This question has appeared a number of times in the last few weeks and it concerns me.
This letter is to all graduates who ask themselves the question What if I'm not good enough?
Thank you for coming in, sharing a cofffee and your thoughts about the next steps in your adventure.
It's an amazing time.
Something like stepping off the edge and hoping that the parachute is in place and all the safety mechanisms have been locked in.
A little bit exciting. A little bit scary.
It's a life event and like all life events, it's worth savouring.
I must be honest though — when you asked me that question as you signed off, I felt that you were hiding an anxiety and angst about the next few years that you didn't let on during our conversation.
'What if I'm not good enough?'
I felt this question in my heart and I felt an enormous responsibility to give you an answer that was as meaningful as the question itself.
Dearest Graduate, we all have an image of ourselves that sometimes may not be true. It may not be real. We paint a picture rich with colour of who we are and how we want others to see us.
Our mind is an amazing thing and it can convince us of many things. Even a self image that sometimes may not be attainable.

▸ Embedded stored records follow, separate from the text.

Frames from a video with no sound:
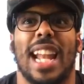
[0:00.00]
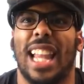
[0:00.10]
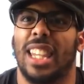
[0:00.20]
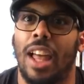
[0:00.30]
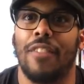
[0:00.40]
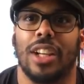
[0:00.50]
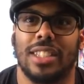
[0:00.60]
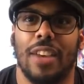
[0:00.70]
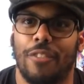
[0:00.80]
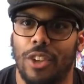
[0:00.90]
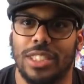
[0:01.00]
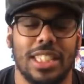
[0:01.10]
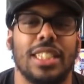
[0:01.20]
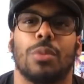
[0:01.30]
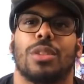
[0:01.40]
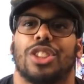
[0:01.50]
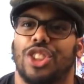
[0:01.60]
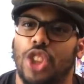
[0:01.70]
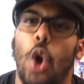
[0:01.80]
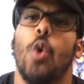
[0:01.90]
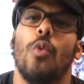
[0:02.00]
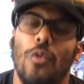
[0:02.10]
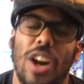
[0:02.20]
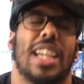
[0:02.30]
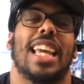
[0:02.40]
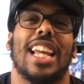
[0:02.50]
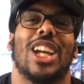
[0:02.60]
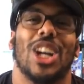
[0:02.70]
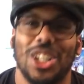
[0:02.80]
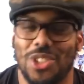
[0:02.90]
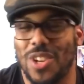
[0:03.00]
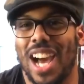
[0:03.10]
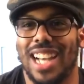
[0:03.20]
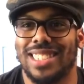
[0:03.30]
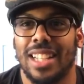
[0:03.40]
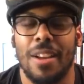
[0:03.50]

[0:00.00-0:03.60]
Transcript: and I love it because that first season was so fucking good, you guys.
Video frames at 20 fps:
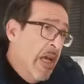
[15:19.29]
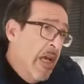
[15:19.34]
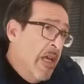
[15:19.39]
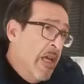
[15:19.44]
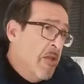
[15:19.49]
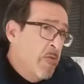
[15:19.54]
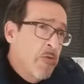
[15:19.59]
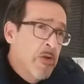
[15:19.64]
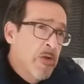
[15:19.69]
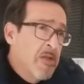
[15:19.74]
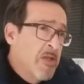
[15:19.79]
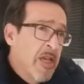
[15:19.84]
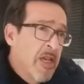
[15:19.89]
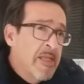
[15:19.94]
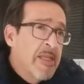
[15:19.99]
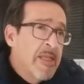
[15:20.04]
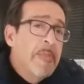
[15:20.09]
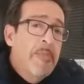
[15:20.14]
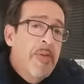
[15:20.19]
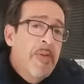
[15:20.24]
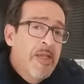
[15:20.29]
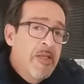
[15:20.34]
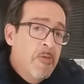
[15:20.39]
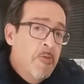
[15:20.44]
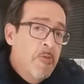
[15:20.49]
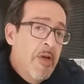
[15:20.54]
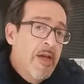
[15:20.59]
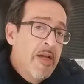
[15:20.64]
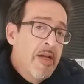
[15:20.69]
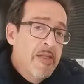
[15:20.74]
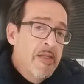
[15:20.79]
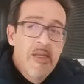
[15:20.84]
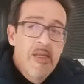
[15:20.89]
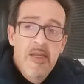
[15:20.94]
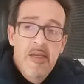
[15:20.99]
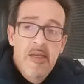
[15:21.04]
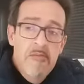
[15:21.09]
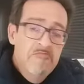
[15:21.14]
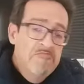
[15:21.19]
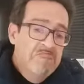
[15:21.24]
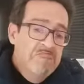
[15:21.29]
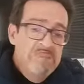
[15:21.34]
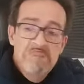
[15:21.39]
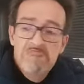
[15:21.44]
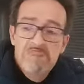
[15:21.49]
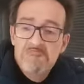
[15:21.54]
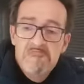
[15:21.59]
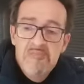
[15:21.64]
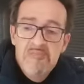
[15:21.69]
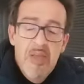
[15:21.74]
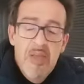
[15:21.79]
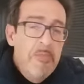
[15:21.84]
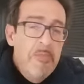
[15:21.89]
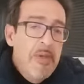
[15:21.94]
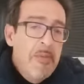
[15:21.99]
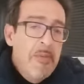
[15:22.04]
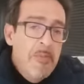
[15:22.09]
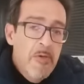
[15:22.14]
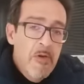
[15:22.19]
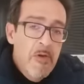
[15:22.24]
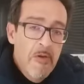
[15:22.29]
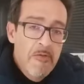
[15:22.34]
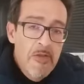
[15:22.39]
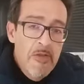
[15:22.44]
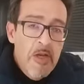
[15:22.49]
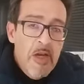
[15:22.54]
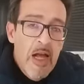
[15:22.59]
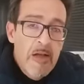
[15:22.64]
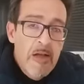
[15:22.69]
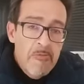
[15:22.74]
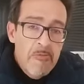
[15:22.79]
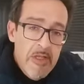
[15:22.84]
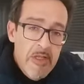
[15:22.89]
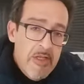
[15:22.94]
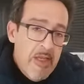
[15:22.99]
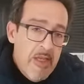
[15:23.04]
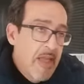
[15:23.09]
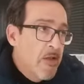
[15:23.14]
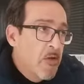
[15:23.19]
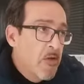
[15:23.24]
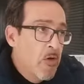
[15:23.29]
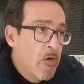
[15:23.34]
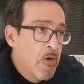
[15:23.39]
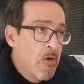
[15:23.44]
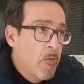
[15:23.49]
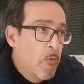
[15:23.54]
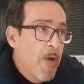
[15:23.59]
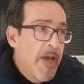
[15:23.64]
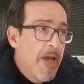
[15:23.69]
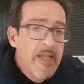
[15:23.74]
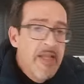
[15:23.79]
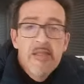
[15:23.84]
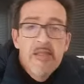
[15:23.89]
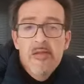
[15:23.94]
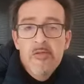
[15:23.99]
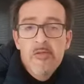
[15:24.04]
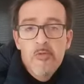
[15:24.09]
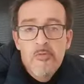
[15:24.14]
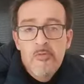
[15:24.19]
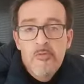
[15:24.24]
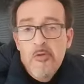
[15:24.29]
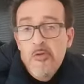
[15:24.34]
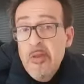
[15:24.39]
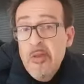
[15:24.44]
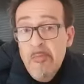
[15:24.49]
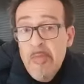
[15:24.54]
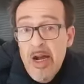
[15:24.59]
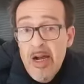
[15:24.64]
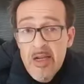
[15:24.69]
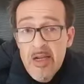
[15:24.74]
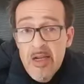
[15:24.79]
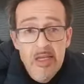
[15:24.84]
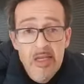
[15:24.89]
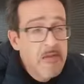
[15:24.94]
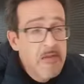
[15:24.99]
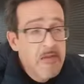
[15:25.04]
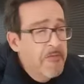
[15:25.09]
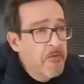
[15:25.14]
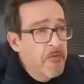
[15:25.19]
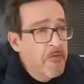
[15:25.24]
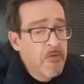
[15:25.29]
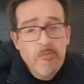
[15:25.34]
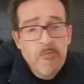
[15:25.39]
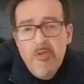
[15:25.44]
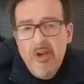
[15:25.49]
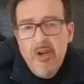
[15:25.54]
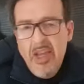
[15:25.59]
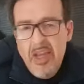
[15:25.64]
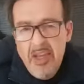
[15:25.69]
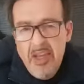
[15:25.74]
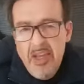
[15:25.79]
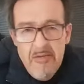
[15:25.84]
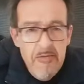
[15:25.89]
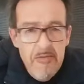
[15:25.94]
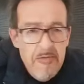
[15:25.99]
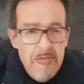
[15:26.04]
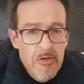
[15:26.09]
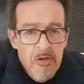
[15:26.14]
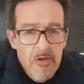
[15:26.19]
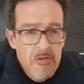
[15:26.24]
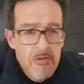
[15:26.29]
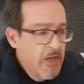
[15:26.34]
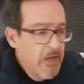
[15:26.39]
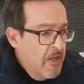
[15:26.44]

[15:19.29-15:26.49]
It was just a place where the people of the countryside went for the market, for praying, for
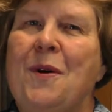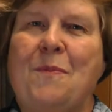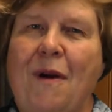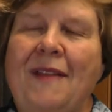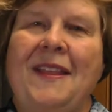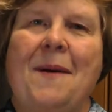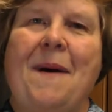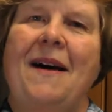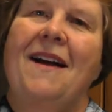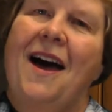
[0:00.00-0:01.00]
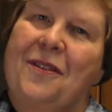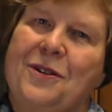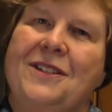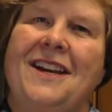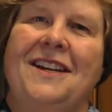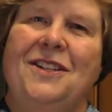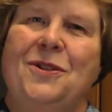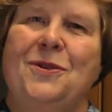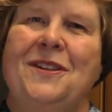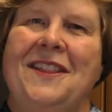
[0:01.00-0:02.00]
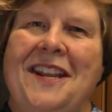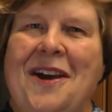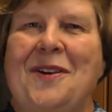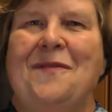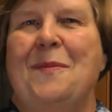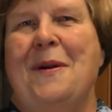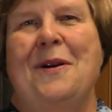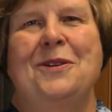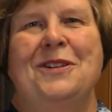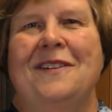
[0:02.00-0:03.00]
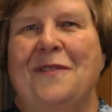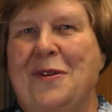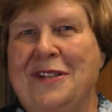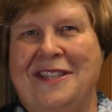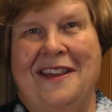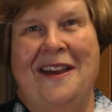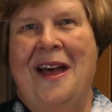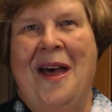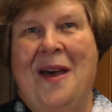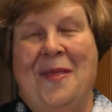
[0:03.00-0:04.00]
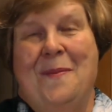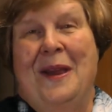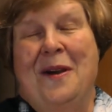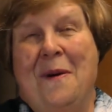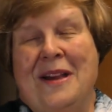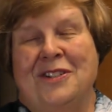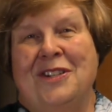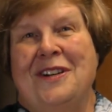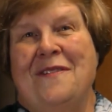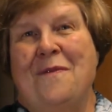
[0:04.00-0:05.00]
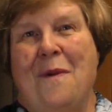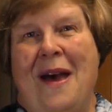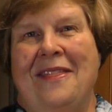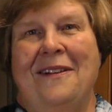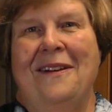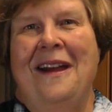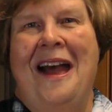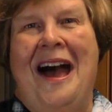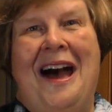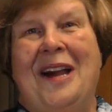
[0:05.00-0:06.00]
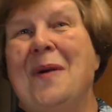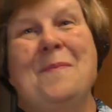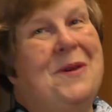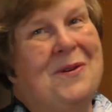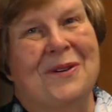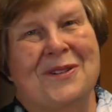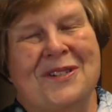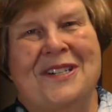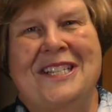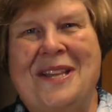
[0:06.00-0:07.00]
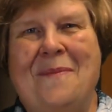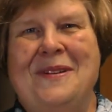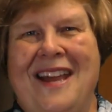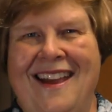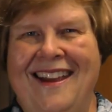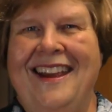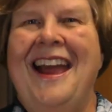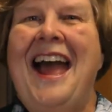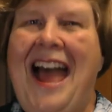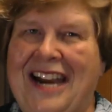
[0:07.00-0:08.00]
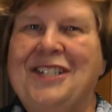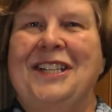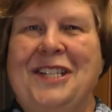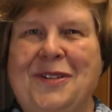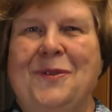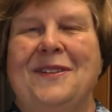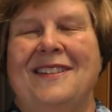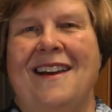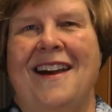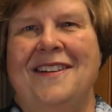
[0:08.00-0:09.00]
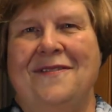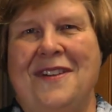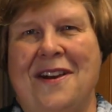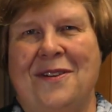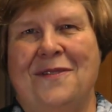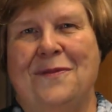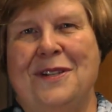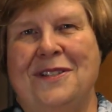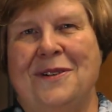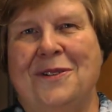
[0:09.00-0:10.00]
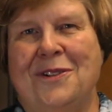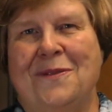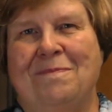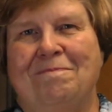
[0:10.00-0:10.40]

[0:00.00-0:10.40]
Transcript: more broadly about other studies using the narrative approach, and of course the big question of whether computers could someday actually do this kind of narrative research.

A perfection that isn't real.
A promise that is false.
We all seek approval, confirmation, validation and we seek love. We all want to be cherished, adored, celebrated, awarded and commended for the good people we are and the good work we do. We all do.
These things are basic.
But as you and I both know, the simplest things are the most difficult to attain.
And sometimes they are the most difficult to explain.
Thinking that you may not be 'good enough' says so much; and let me tell it to you straight that there is no such thing as 'good enough' — not here, not there, not anywhere.
Trying to be 'good enough' is trying to seek approval from others. Trying to find validation in the opinions of others when in fact, we should be trying to find that validation from ourselves first.
Not some smart-arse Creative Director who fills their social media feeds with photos of award statues, after work drinks and meaningfulness drivel.
Not some dictatorial 'boss' who dangles carrots and fake senses of security.
If you're going to find the pot of gold at the end of the 'good enough' rainbow you'll be searching for a very long time. Trying to find the approval of everyone you meet in your career (or at least the people who will pay you your wage) is a never-ending endeavour that is doomed from the outset.
Consider this for a moment.
Consider that people's opinions — all our opinions — are simply thoughts. They exist in our minds and they can shift as quickly as they appear. They can be tainted if we've had a bad night's sleep and they can be swayed the other way if we have a belly filled with food and happily content with our lives.
Opinions are figments of our imaginations.
Opinions are random and in the scheme of things, rarely count for me anything. Opinions say more about the people who have them, then they do about you.
So, why then would we seek approval from others to bestow upon us the title of 'good enough'? Why would we be so beholden to people's imaginations?
If I had a single piece of advice for you it is to be independent of both the postive and negative opinions of others.
I would advise you to be clear on your values — the things that make you who you are — so clear in fact that you don't need, or seek the validation of anyone to confirm that you are 'good enough'.
And yes, there will be people who disagree with you. There will always be haters — and as they say, 'hater's gonna hate'.
'Good enough' is a losing game my dear Graduate and you have the choice to make. Right here, right now; a choice to play a winning game. A game that has your values at its centre, not the figments of imagination from complete strangers.
You will never control the thoughts, opinions and imaginations of other people. Never.
Dear Graduate these things are complex but they are real. Pave your own way, be true to your values and don't waste the moment being beholden to 'good enough'.
This is your chance to move forward. This is it.